> What is being asked: Please copy every record below exactly, leaving out the pictures.
START Data excerpts
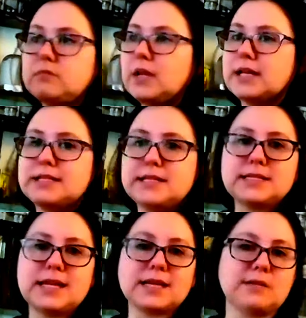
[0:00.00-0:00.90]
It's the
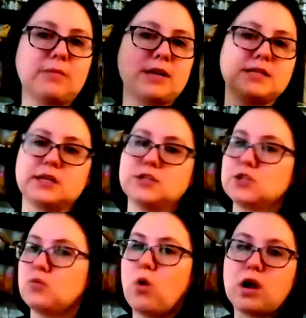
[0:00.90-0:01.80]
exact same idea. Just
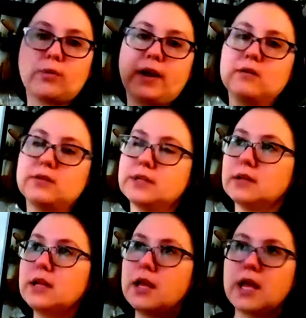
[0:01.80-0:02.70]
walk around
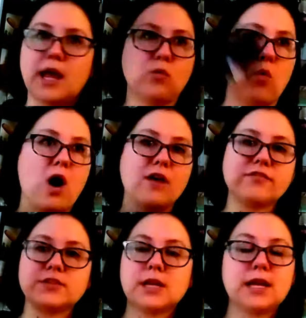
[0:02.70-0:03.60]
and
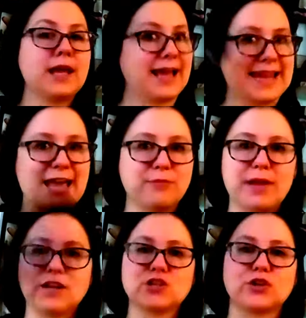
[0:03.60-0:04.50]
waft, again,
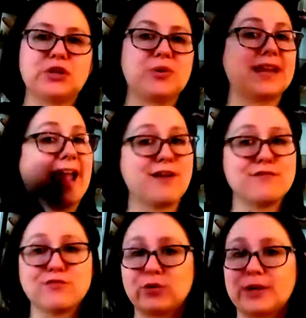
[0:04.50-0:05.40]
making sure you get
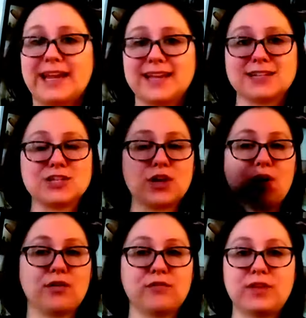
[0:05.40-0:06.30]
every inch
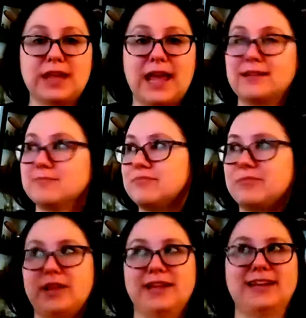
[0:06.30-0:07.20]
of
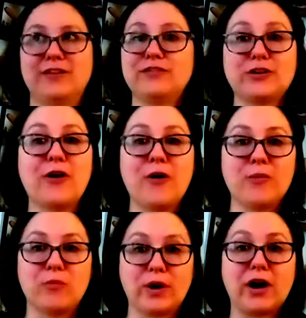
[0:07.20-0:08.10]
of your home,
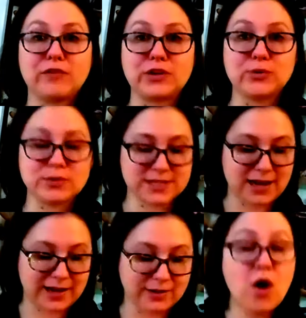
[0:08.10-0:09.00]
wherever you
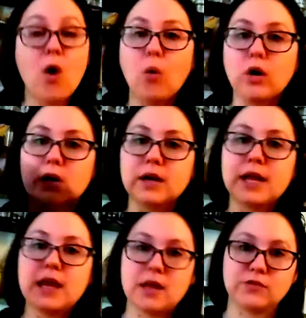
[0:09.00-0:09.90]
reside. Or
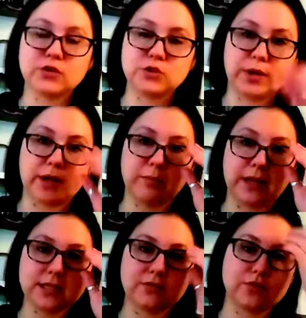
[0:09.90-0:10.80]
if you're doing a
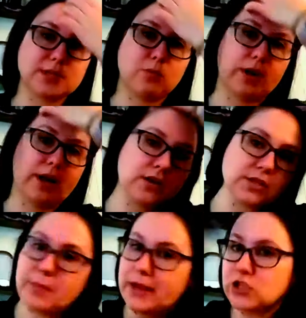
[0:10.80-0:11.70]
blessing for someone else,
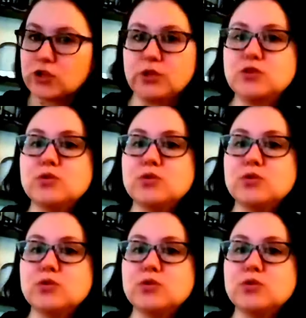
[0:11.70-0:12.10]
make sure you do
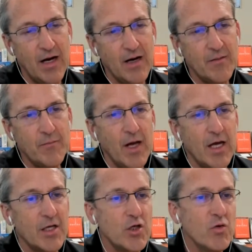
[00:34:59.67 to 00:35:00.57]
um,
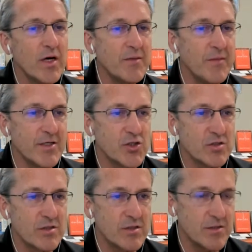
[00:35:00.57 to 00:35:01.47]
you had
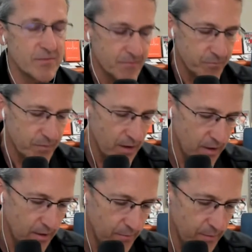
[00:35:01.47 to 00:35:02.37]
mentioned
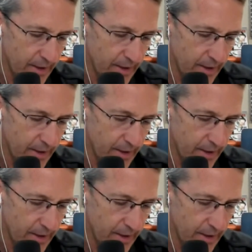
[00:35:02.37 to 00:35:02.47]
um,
END Data excerpts
> Exercise solution:
[0:00.00-0:00.90]
It's the
[0:00.90-0:01.80]
exact same idea. Just
[0:01.80-0:02.70]
walk around
[0:02.70-0:03.60]
and
[0:03.60-0:04.50]
waft, again,
[0:04.50-0:05.40]
making sure you get
[0:05.40-0:06.30]
every inch
[0:06.30-0:07.20]
of
[0:07.20-0:08.10]
of your home,
[0:08.10-0:09.00]
wherever you
[0:09.00-0:09.90]
reside. Or
[0:09.90-0:10.80]
if you're doing a
[0:10.80-0:11.70]
blessing for someone else,
[0:11.70-0:12.10]
make sure you do
[00:34:59.67 to 00:35:00.57]
um,
[00:35:00.57 to 00:35:01.47]
you had
[00:35:01.47 to 00:35:02.37]
mentioned
[00:35:02.37 to 00:35:02.47]
um,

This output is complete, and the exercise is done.